Nahum Introduction - Preacher's Complete Homiletical Commentary

Bible Comments
  • The Preacher’s Complete Homiletic
    COMMENTARY
    ON THE BOOKS OF THE
    Minor Prophets

    By the REV. JAMES WOLFENDALE

    Author of the Commentaries on Deuteronomy and Chronicles

    NEW YORK

    FUNK & WAGNALLS COMPANY
    LONDON AND TORONTO
    1892

    THE PREACHER’S
    COMPLETE HOMILETIC
    COMMENTARY
    ON THE BOOKS OF THE BIBLE
    WITH CRITICAL AND EXPLANATORY NOTES, INDEXES, ETC., BY VARIOUS AUTHORS
    ON
    NAHUM

    INTRODUCTION

    THE WRITER. Little is known concerning the Prophet Nahum. He was a native of Elkosh (ch. Nahum 1:1); and prophesied soon after Isaiah and Micah, viz., after the carrying away of the ten tribes by the Assyrians (B. C. 721), and after the destruction of the army of Sennacherib at the walls of Jerusalem (B. C. 712), and before the fall of Nineveh [Wordsworth].
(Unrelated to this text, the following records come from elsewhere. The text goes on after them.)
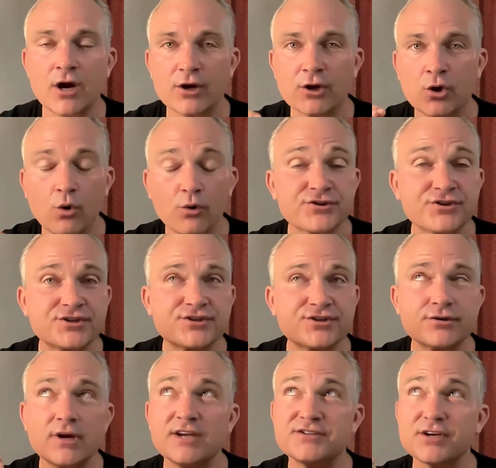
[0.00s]

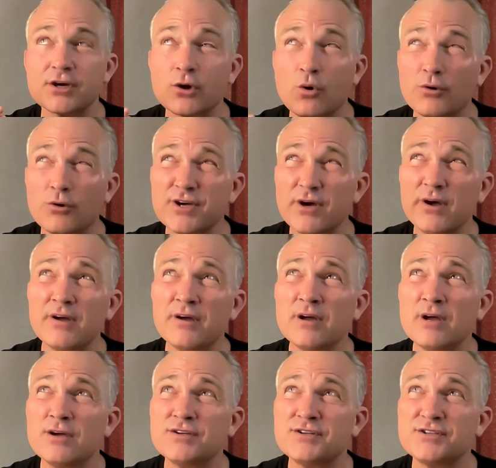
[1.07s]
Course, is it Coursera?
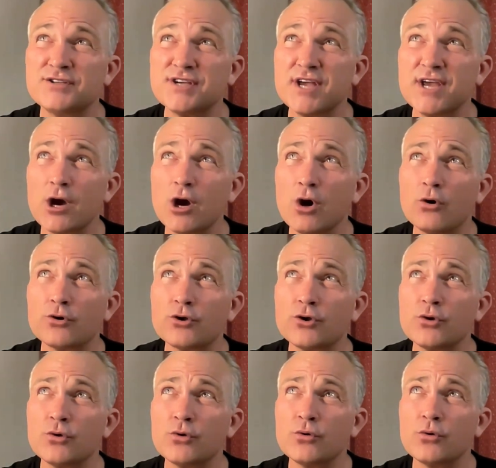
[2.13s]
C O
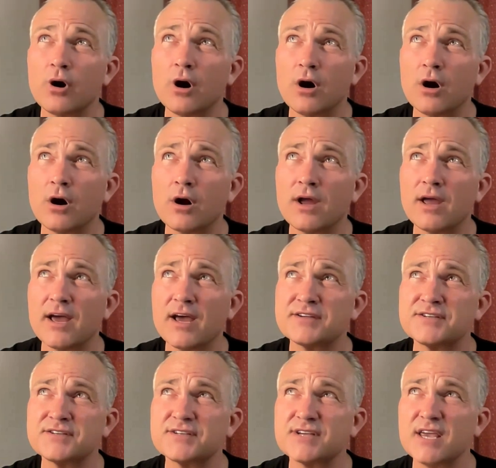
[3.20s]
U R
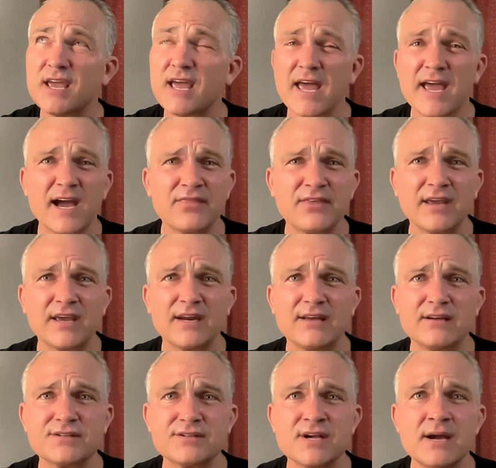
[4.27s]
S E A, I think it
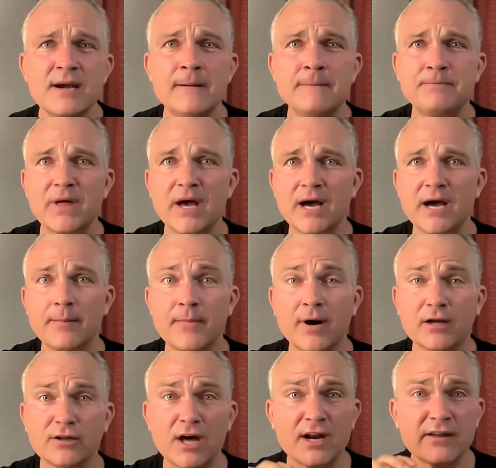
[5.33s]
is. Um, a
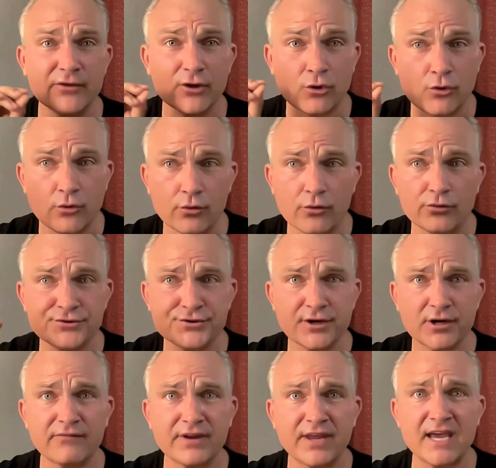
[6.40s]
lot of the Google
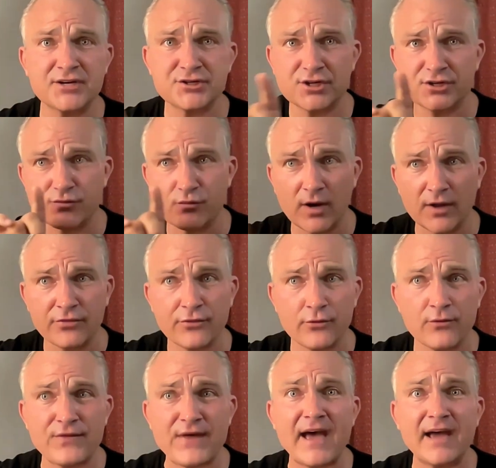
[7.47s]
certifications run
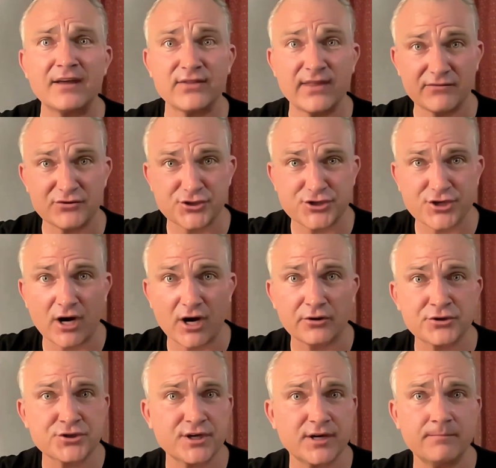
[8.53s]
through that. They have a
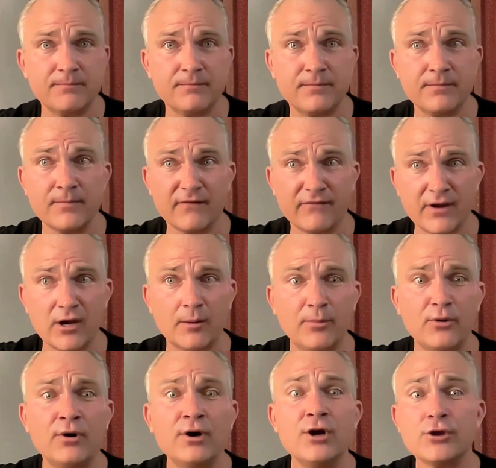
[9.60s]
scholarship
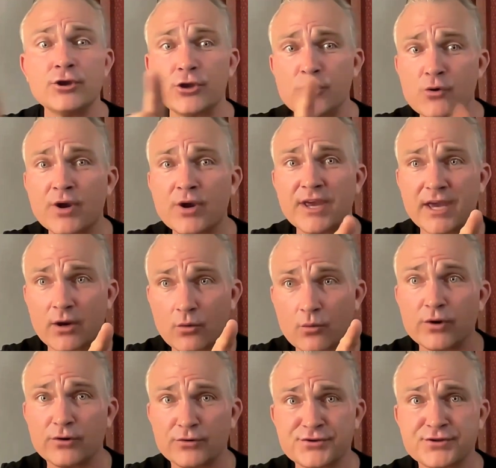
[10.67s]
available. You can get
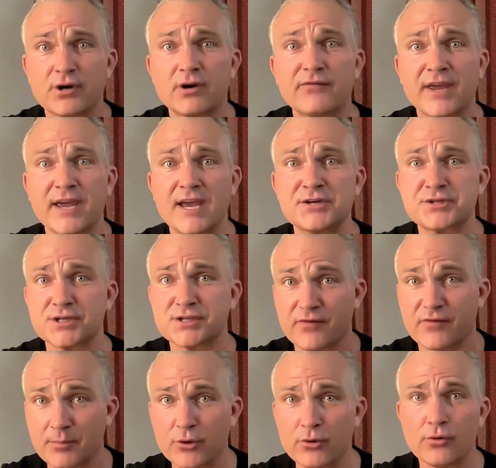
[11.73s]
real certifications
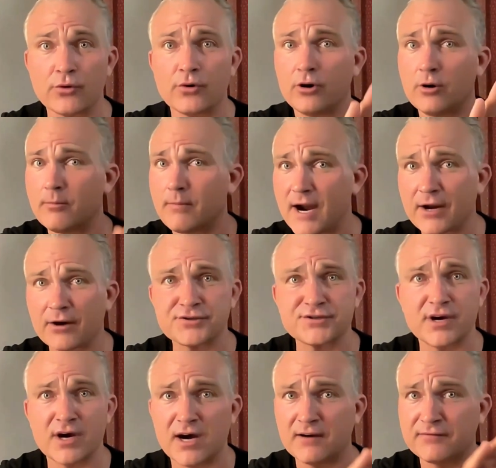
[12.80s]
from Google,
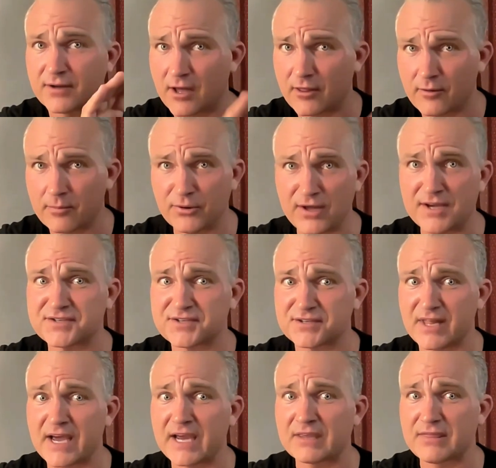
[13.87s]
Microsoft, and other places
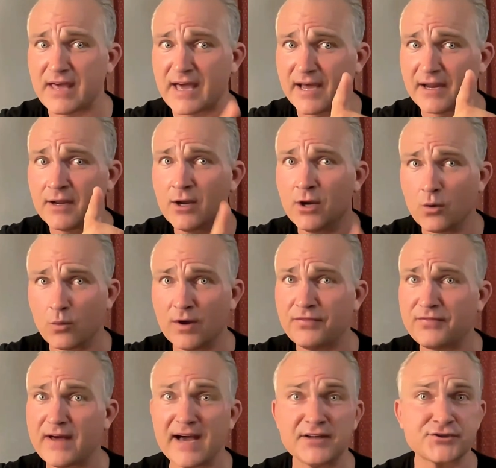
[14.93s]
like that with
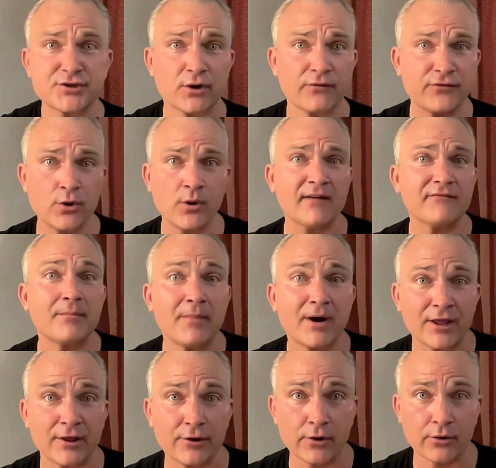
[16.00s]
that. So if you don't have the
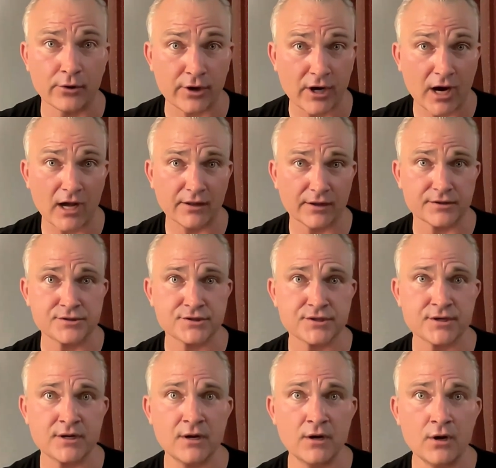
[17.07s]
money to go to
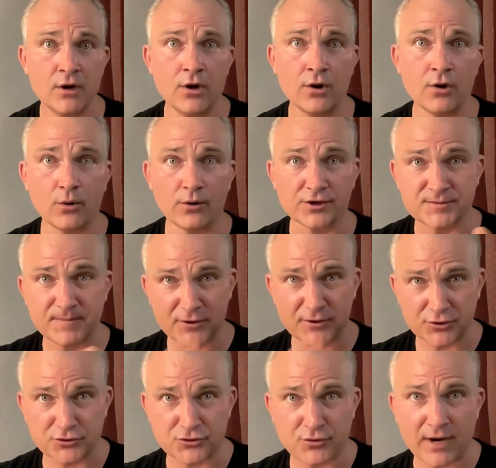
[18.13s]
college or a
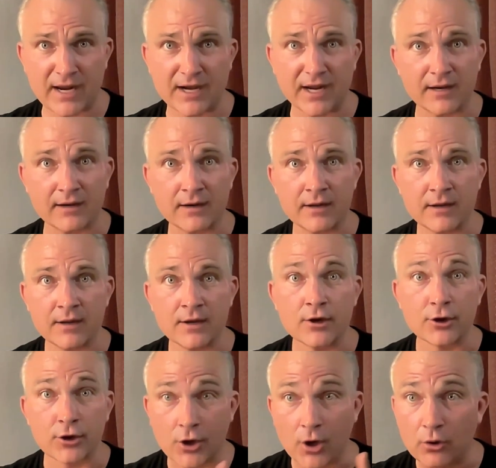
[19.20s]
special training,
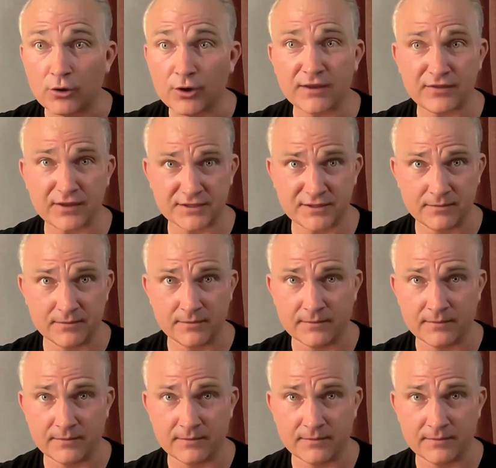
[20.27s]
go look at the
    THE BOOK. It is the complement and the counterpart of the book of Jonah, says Pusey. Nineveh repented after Jonah’s preaching, and God was represented as merciful. But in the time of Nahum the city had fallen into violence, and the judgment of God is proclaimed. Nineveh had no more place for repentance, and the Prophet pronounces sentence. Both books form connected parts of one moral history.
    CONTENTS. The phrase, “the burden of Nineveh,” intimates that Nineveh is the object of the prophecy. There are three parts. “The first

    (1) contains the introduction (1–10) and the theme of the Prophet’s oracle (11–14). The second

    (2) sets forth the calamity which should come upon the Assyrian empire. The third

    (3) recapitulates the reasons for the judgments that should be thus inflicted, and announces the certainty of their coming. The whole forms one continuous composition.”

    STYLE. His poetry puts him in the first rank of Hebrew literature. His sentences are brief, contain multum in parvo, as in the descriptions of God, the siege of Nineveh, and the destruction of No-Ammon. “He is inferior to none of the minor prophets, and scarcely to Isaiah himself, in animation, boldness, and sublimity; or to the extent and proportion of his book, in the variety, freshness, richness, elegance, and force of his imagery. The rhythm is regular and singularly beautiful; and with the exception of a few foreign or provincial words, his language possesses the highest degree of classical purity. His description of the Divine character at the commencement is truly majestic; that of the siege and fall of Nineveh inimitably graphic, vivid, and impressive” [Henderson]. “In the organism of Scripture, Nahum occupies an important position, not so much on account of the theological as of the historical significance of his prophecy. Its theological importance culminates in the representation of God, Jehovah, Sabaoth (cf. Nahum 2:13), as the actual Judge—a representation accurately adapted to the situation of the world; and this description is not essentially different from that in the earliest public writings and those of the preceding prophets” [Lange]. Nahum has also a message to men and nations in these latter days. If having received the message of the Gospel from the Divine Jonah, which is Christ, they fall away by unbelief, as it was predicted by Christ and his Apostles (Luke 18:8; Matthew 24:12; 1 Timothy 4:1), that many do, then they may see their destiny in the prophecy of Nahum, foretelling the misery and shame, confusion, overthrow, and desolation of the great city of Nineveh, which is the prophetic type of the sin and doom of the Infidel form of Anti-Christianism [Wordsworth].